> _GOAL OF THE EXERCISE_: Every line below that holds the word "frames" must be listed.

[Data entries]

====================

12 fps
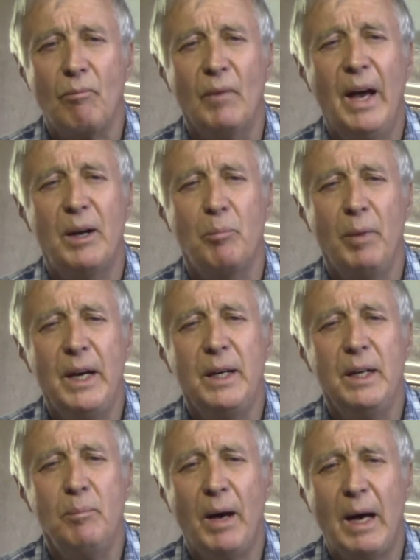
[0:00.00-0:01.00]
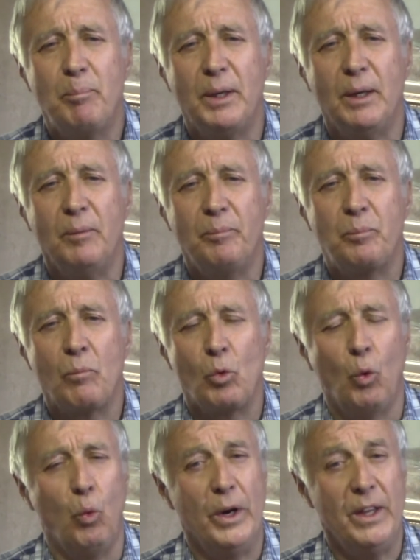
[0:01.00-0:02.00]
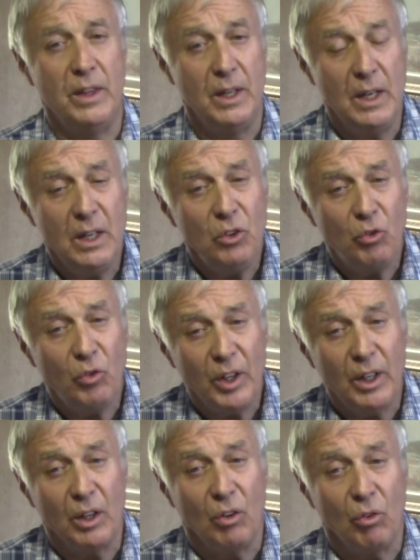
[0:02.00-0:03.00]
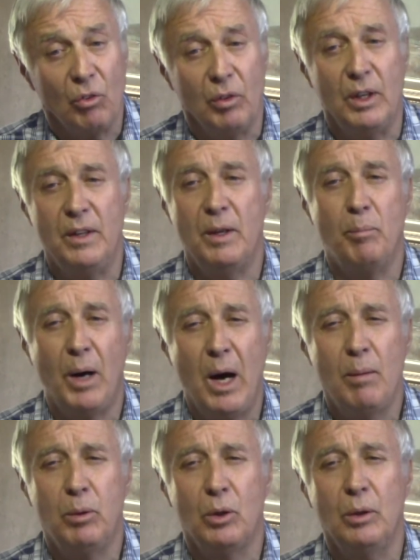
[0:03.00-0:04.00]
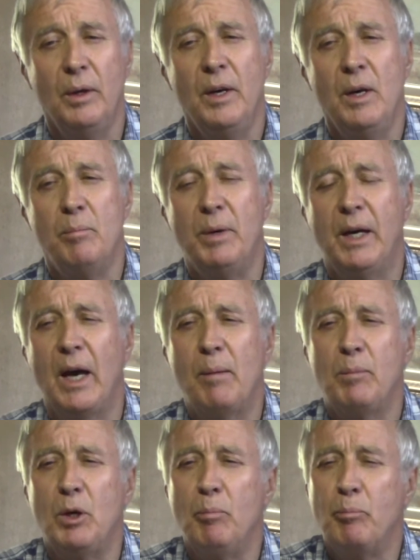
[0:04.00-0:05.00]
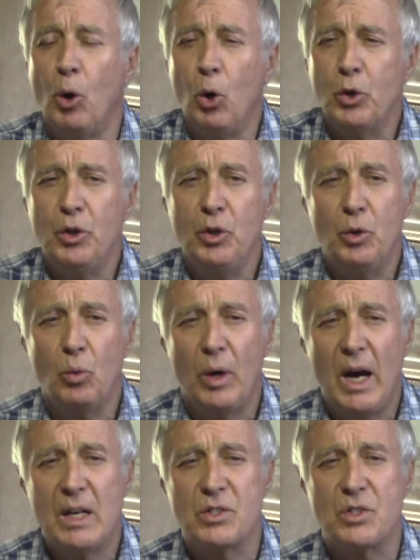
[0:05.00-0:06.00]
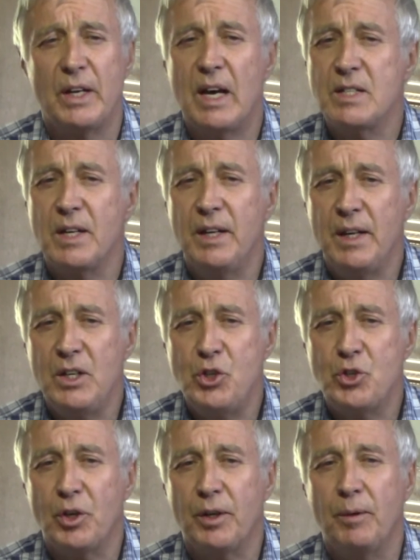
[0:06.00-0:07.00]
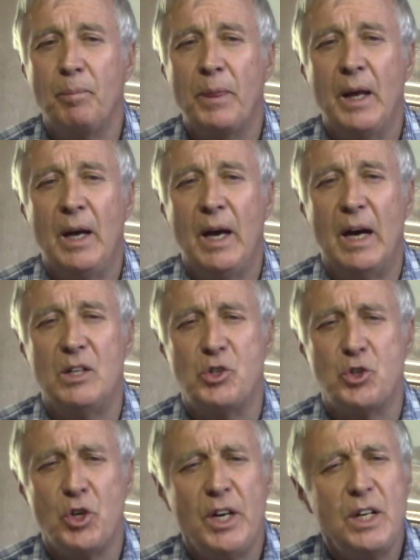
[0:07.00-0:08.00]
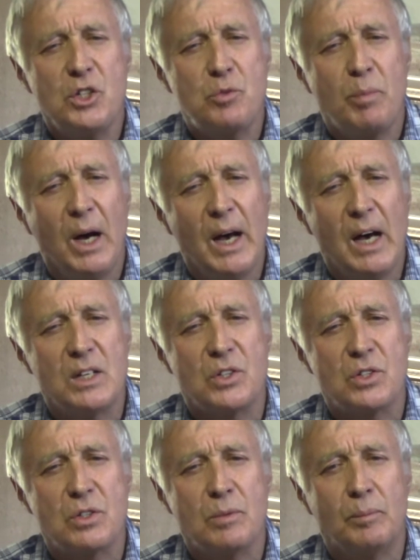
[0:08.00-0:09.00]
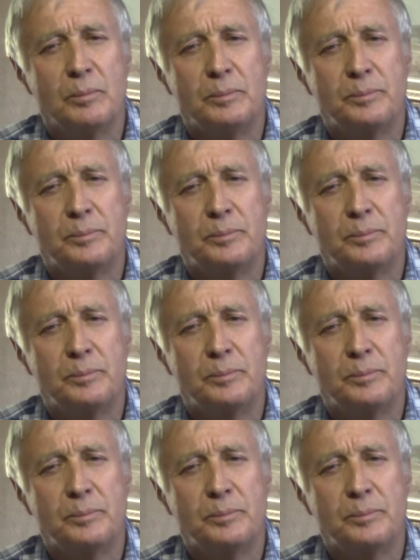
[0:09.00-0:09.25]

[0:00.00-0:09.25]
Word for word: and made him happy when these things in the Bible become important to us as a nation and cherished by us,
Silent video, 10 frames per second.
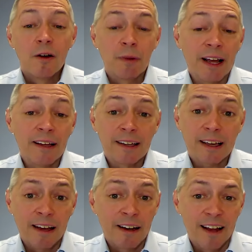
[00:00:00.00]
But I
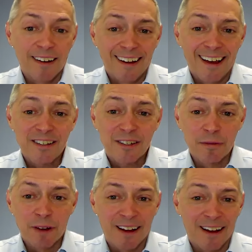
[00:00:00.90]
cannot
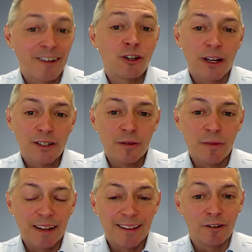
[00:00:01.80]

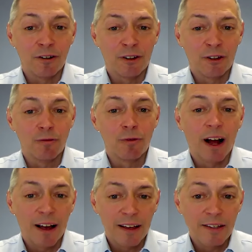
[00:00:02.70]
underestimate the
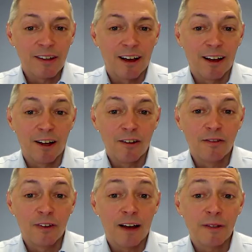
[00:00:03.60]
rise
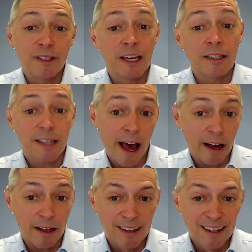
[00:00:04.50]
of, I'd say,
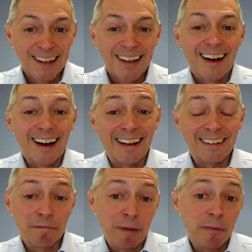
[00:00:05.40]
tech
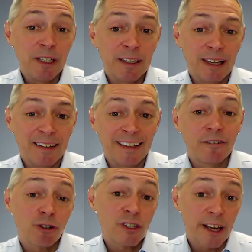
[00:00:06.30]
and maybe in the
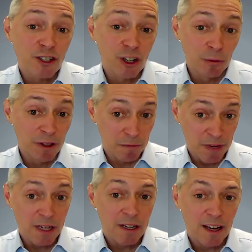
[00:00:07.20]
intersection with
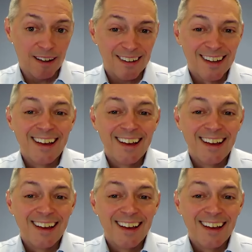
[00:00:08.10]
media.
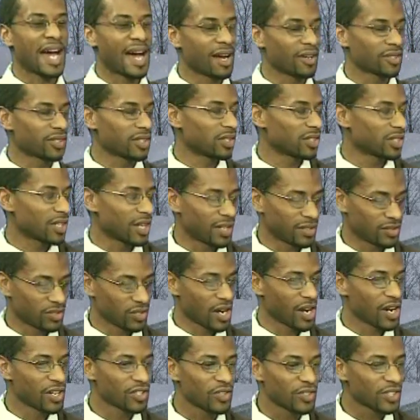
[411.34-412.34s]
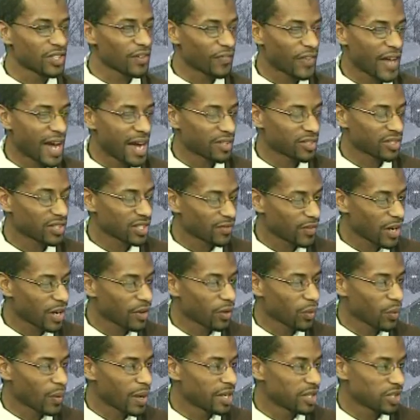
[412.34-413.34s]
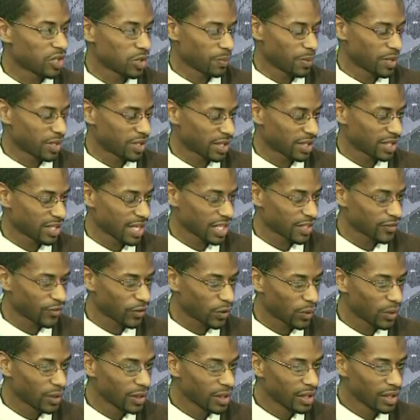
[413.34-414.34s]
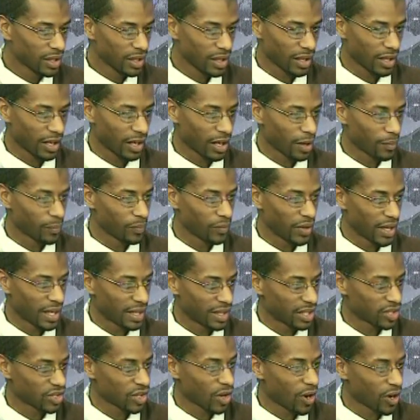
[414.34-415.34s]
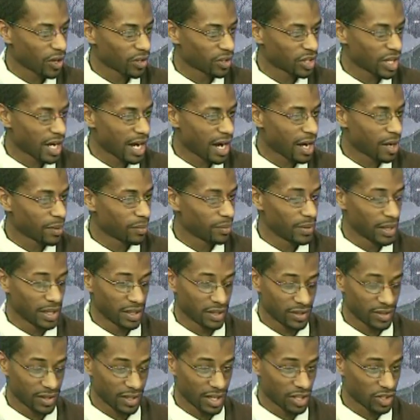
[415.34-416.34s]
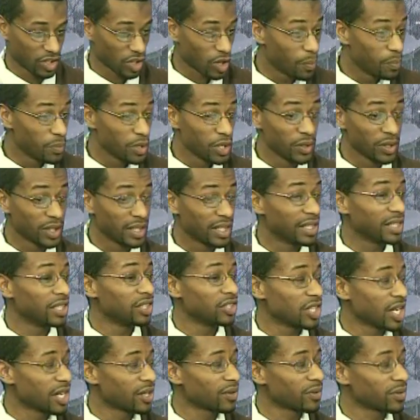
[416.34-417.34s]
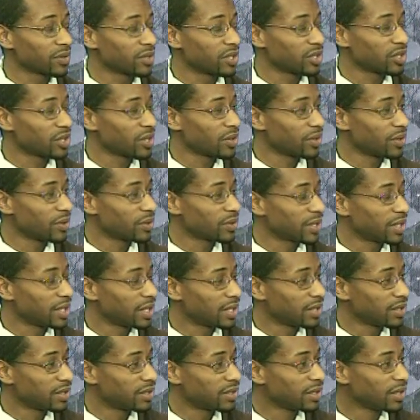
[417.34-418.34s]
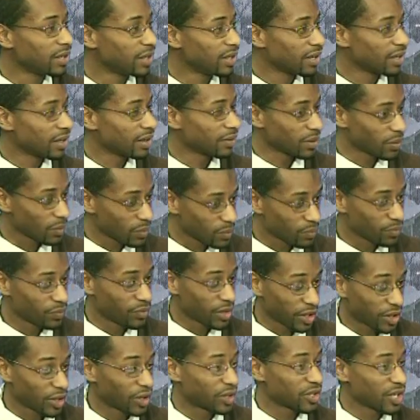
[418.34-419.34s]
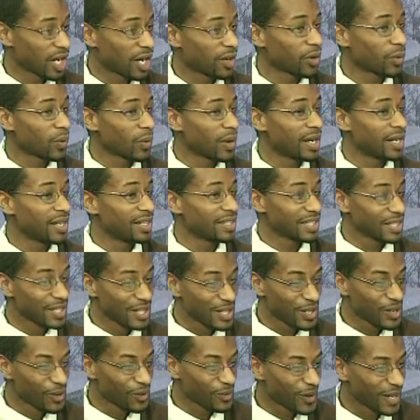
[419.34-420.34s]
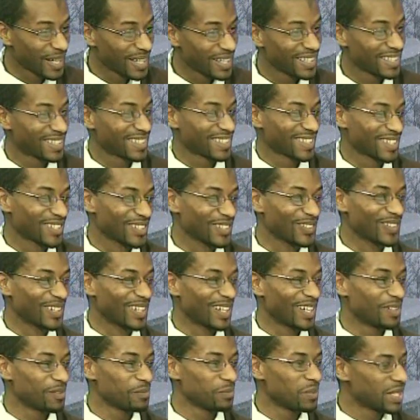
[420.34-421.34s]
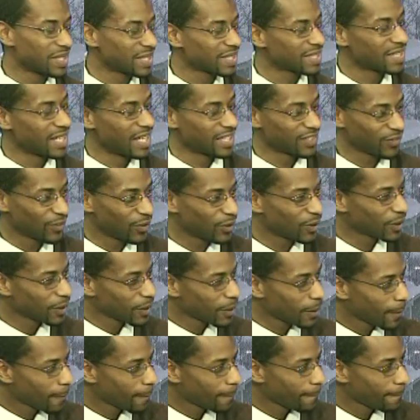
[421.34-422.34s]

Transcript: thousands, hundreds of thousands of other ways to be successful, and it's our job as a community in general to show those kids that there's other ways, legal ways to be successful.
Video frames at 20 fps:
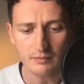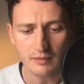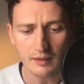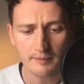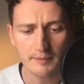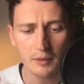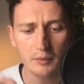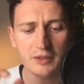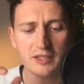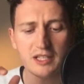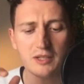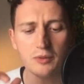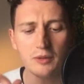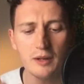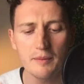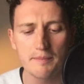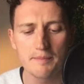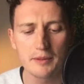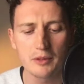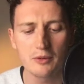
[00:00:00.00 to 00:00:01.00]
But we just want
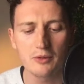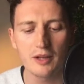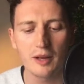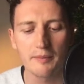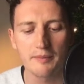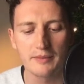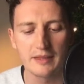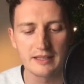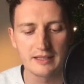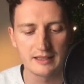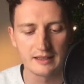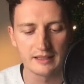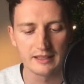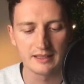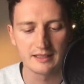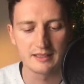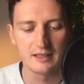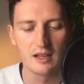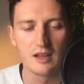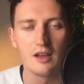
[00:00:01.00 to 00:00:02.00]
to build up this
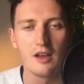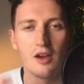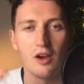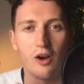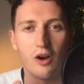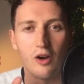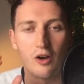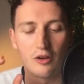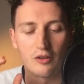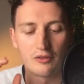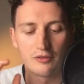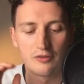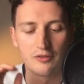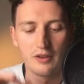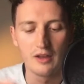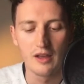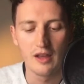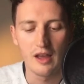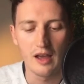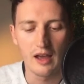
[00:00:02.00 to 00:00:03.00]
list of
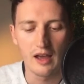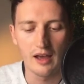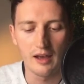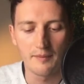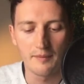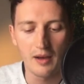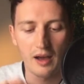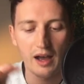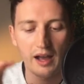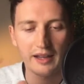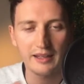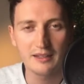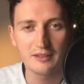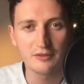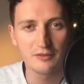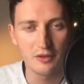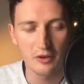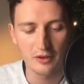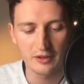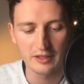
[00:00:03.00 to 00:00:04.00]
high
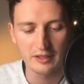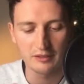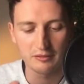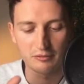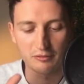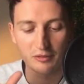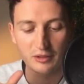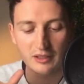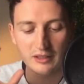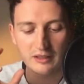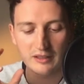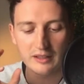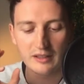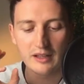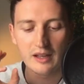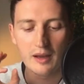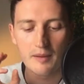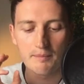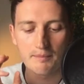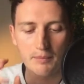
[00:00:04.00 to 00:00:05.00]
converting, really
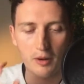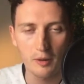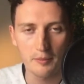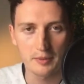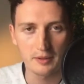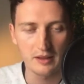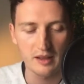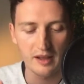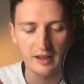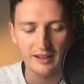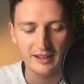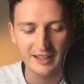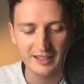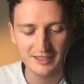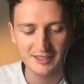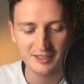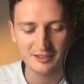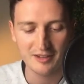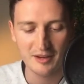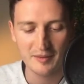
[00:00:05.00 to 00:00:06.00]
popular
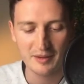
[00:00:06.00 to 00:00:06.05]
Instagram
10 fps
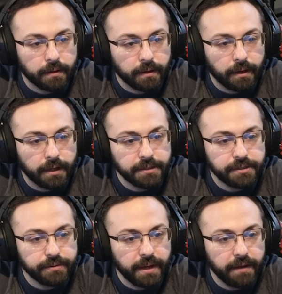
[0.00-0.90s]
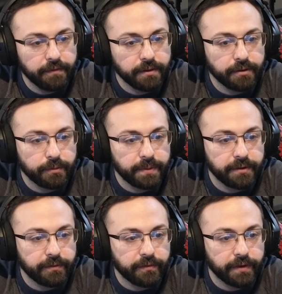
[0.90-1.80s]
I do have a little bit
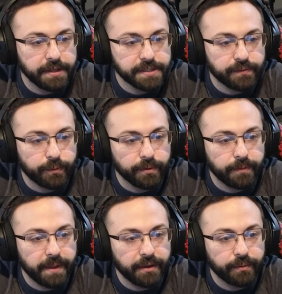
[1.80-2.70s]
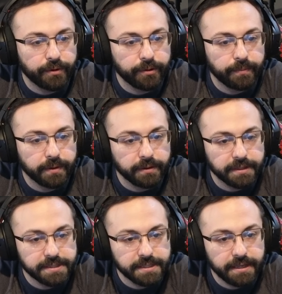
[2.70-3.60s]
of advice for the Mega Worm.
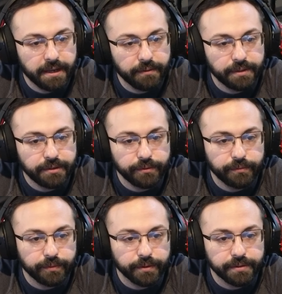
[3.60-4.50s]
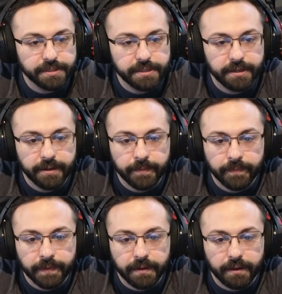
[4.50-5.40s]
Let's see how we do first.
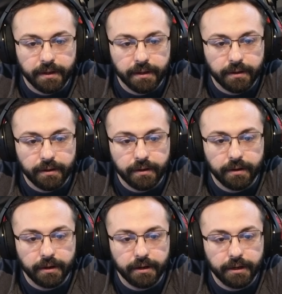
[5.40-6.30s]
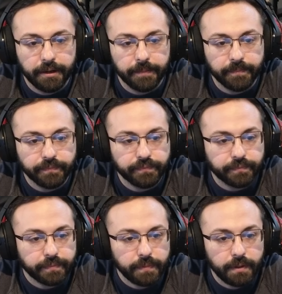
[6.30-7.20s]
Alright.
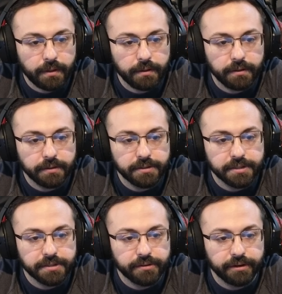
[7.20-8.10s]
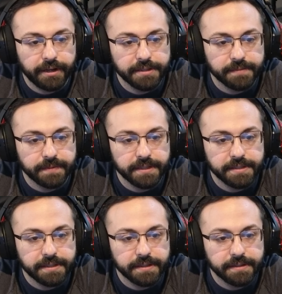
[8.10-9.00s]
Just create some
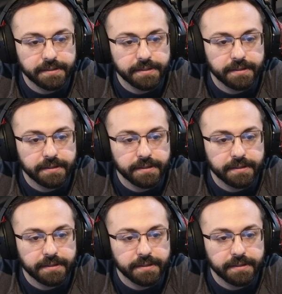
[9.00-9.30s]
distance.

====================

> _EXERCISE OUTPUT_:
Silent video, 10 frames per second.
Video frames at 20 fps:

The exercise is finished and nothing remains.